Here’s our weekly roundup of news stories across a variety of platforms for investing in alternative assets.
In addition to launching new properties, Arrived had a busier week when it comes to small news announcements.
Arrived has now reduced the minimum investment on their Wefunder campaign to $100. If you are interested in being an investor in Arrived the company, there’s still time to reserve shares. Keep in mind that the round is very oversubscribed though. It’s not exactly clear how that will play out, but we know not everyone will not be able to get their full reservation amount.
After many requests from investors, Arrived launched a mobile app this week. Currently it’s only available on Apple’s iOS. If you followed us on Twitter then you also would have caught a helpful reminder from us. The announcement email for the app launch actually had instructions for a $10 credit (valid for ~24 hours) towards the bottom!
Now for one last piece of news that investors may not like. In an email to investors today, Arrived announced they would change when they provide share price updates for vacation rental properties. Originally, all Arrived’s offerings were eligible to receive a quarterly share valuation update after the offering had been closed for at least 6 months. That has now been changed to 12 months for vacation rentals.
If you log in and take a look at the Portfolio page, you can see the new dates for the first valuation updates for vacation rentals.
In an email to investors, Fundrise indicated that the Innovation Fund will soon be open for additional investments. They cited the macroeconomic environment as the main reason that they deployed capital conservatively. Since they weren’t deploying much money, they also limited the amount that was being accumulated by the fund.
Another piece of news that we missed from earlier this month is that the Innovation Fund has made its second investment. On June 9th they announced a ~$1M investment in Immuta. Immuta is another data infrastructure company that focuses on enabling their customers to better understand and secure their data.
Doorvest announced a new perk in an email earlier this week. The “DV Boost” perk will provide more stable cash flow for the first 5 years of ownership. As an example to what this looks like in practice, here’s how DV Boost works for 544 Pennylake Ln ($311,510):
As you can see, the most added cash flow is at the first two years of ownership. Then it begins decreasing before stopping entirely at year 6. Overall the additional monthly payments are worth a total or $20,100. That’s about 6.5% of the property purchase price.
In a series of tweets TrustSwap revealed that they would be hosting ANote Music’s “Private Round Token Offering” beginning on July 7th.
ANote also made some changes to improve the user experience on their platform.
With the launch of the “Investor Protection Programme,” several warnings will now be presented to users making trades in the secondary market under certain conditions. These cover situations like low liquidity, where more inexperienced or inattentive investors are more likely to make a very bad trade without realizing.
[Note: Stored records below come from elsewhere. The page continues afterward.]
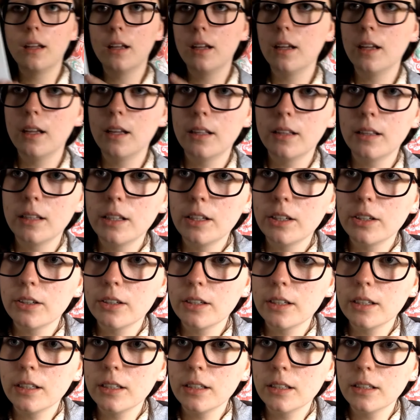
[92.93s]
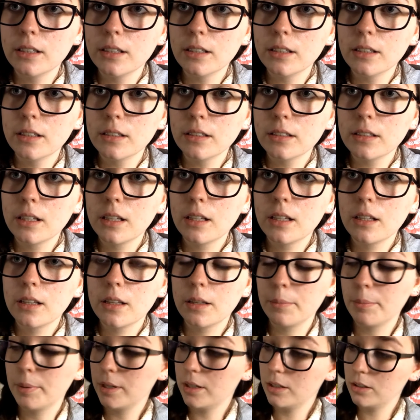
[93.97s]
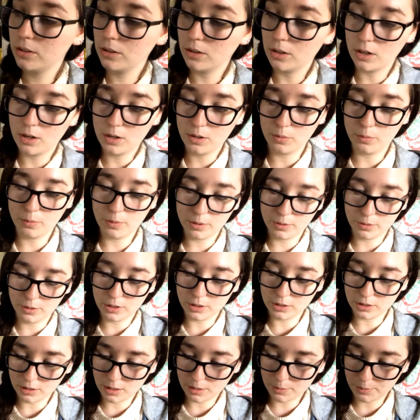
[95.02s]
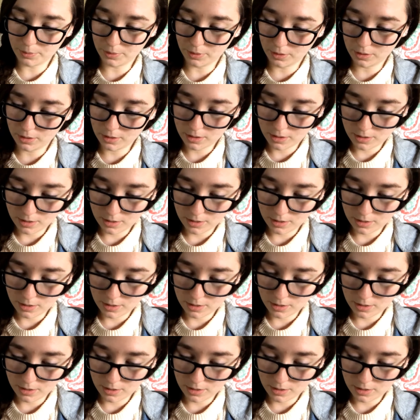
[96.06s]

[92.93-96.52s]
And here is the picture. Oh, whoa, there's a coupleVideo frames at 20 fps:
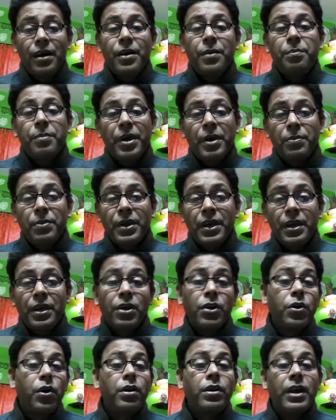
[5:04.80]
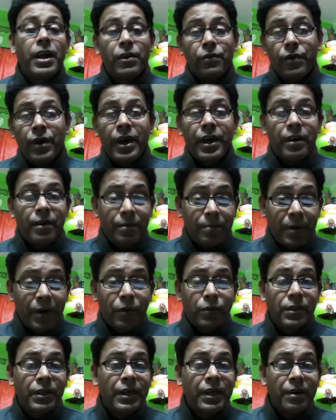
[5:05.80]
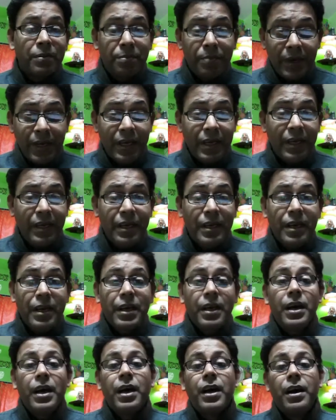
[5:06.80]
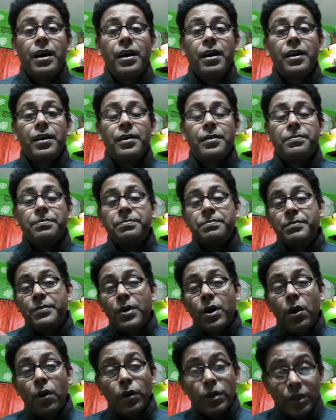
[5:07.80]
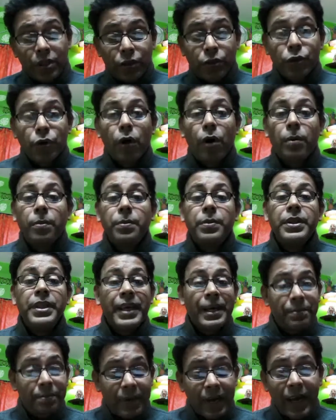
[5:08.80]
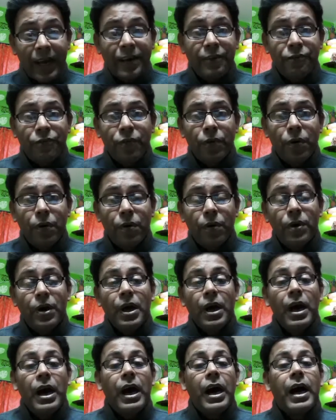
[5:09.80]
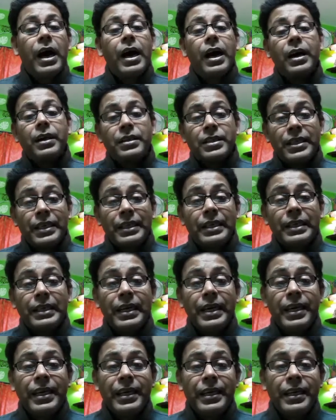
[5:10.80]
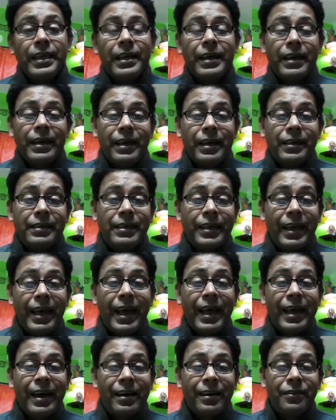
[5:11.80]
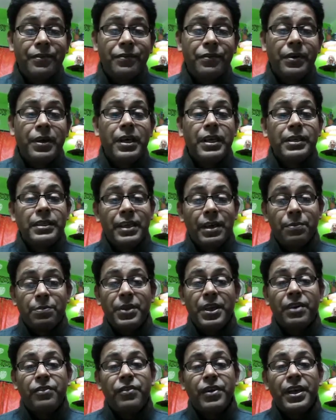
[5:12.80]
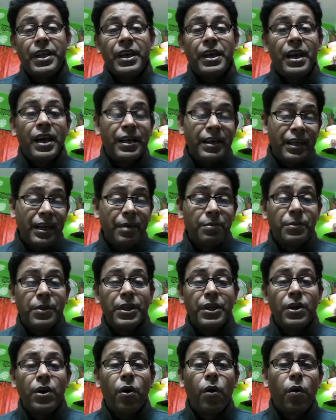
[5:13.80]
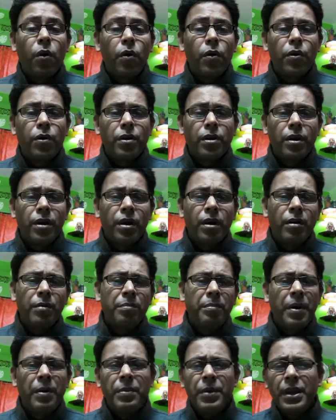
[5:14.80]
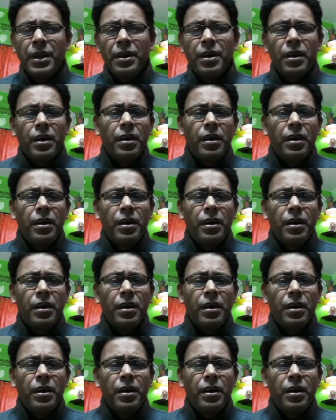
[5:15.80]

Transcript: maybe not aware about the company or the job they applied for. Thirdly, they have something very uncommon or maybe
There were also additional changes to how primary auctions function to ensure a fairer and smoother process for onboarding these new assets.
Are there more properties coming? In their June Property Performance email, Landa recently included a section about construction updates. Based on the update, it sounds like there are 30 new properties that are currently being constructed for Landa investors. Once construction is complete, they will be available for investment on the platform.
Landa shared on Twitter that they had improved the workflow for updating secondary market orders. Instead of canceling and re-placing the order, there is now a workflow to resubmit the order in one step.
In a June email to investors (that we missed last week), Untapped announced that they were expecting to close a $5M+ seed round in the next few months.
In a Tweet, Prosper announced they were expanding their home equity line of credit (HELOC) lending options. While we aren’t sure if those loans will ultimately make it onto the investment side of the platform, it’s a potentially interesting data point on their view of home equity.
In short, after a lot of disruption and uncertainty in the housing market, some data suggests that the worst may be behind us. It’s of course possible to find data for the other side of the argument as well. We imagine that Prosper wouldn’t choose this time to expand their HELOC offerings unless they were expecting relative stability or strengthening in the housing market over at least the mid-term.